Angelina Davydowa, Journalistin, Herausgeberin der Zeitschrift „Ökologie und Recht“

Neue Töne zu Herausforderungen des Klimawandels aus Russland

Auch Russland gehört zu den Ländern, die Karbonneutralitätspläne bis 2060 verwirklichen wollen, was bei der UN-Konferenz in Glasgow bekräftigt wurde. Das ist eine durchaus bemerkenswerte Trendwende, denn zuvor positionierte sich die russische Regierung bisweilen als skeptischer Beobachter bei Fragen des internationalen Klimaschutzes und nicht als aktiver Gestalter.
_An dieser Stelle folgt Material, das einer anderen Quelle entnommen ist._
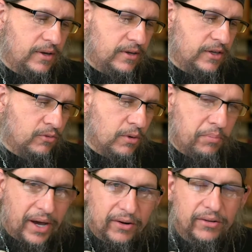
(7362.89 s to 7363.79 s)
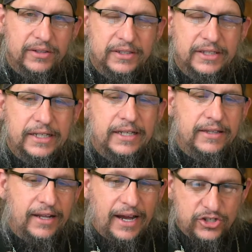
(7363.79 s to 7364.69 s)
you know, rebuttal,
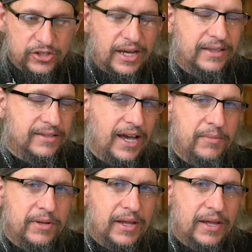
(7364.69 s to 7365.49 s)
then I should take the time and,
Derzeit hat die Regierung des Landes bereits eine neue Strategie für eine kohlenstoffarme Entwicklung verabschiedet. Im Zielszenario wird davon ausgegangen, dass bis 2050 die Treibhausgasemissionen um 60 % gegenüber dem Niveau von 2019 und um 80 % gegenüber dem Niveau von 1990 reduziert werden.

Auch wenn verschiedene westliche Beobachter die Klimapläne aus dem Kreml kritisch sehen, stellt die Germany Trade & Invest (GTAI) fest: „Russlands Industrie wird grüner“. GTAI bewertet im Auftrag des Bundesministeriums für Wirtschaft und Klimaschutz internationale Märkte für deutsche Unternehmen. Besonders die russische Industrie stemme nach Auskunft von GTAI derzeit milliardenschwere Investitionen, um Fixkosten zu senken und staatliche Auflagen zu erfüllen. So bestehe ein enormer Bedarf an Filter- und Reinigungstechnik sowie an neuen Verfahren zur Abfallverwertung und effizienten Energieversorgung.

Grund für die neu entdeckte grüne Seele in Russland ist auch ökonomischer Druck: Setzt Europa seine Pläne für einen CO2-Grenzausgleichsmechanismus um, wäre das Land besonders stark betroffen. Russland ist der größte Energielieferant der EU, gleichzeitig werden Öl und Gas dort besonders CO2-intensiv gefördert.

Internationaler Zusammenhalt in der Umsetzungsphase bedeutsam

Der weltweit wachsende politische Konsens über die Notwendigkeit einer Energiewende, die auf erneuerbaren Quellen und energieeffizienten Technologien basieren soll, gibt eine gewisse Hoffnung für das Gelingen. Die Transformation des globalen Energiesektors muss aus wissenschaftlicher Perspektive erforscht und von Herstellern innovativer technologischen Lösungen umgesetzt werden.

Dieser Dreiklang aus Politik, Wissenschaft und Wirtschaft soll allen Ländern die Partizipation an der globalen Energiewende ermöglichen. Trotz erheblicher Unterschiede, auch in Bezug auf Investitionen und technologische Möglichkeiten, wird internationaler Zusammenhalt helfen, solche vielversprechenden Pläne zu verwirklichen und nicht in der Umsetzungsphase aufzugeben.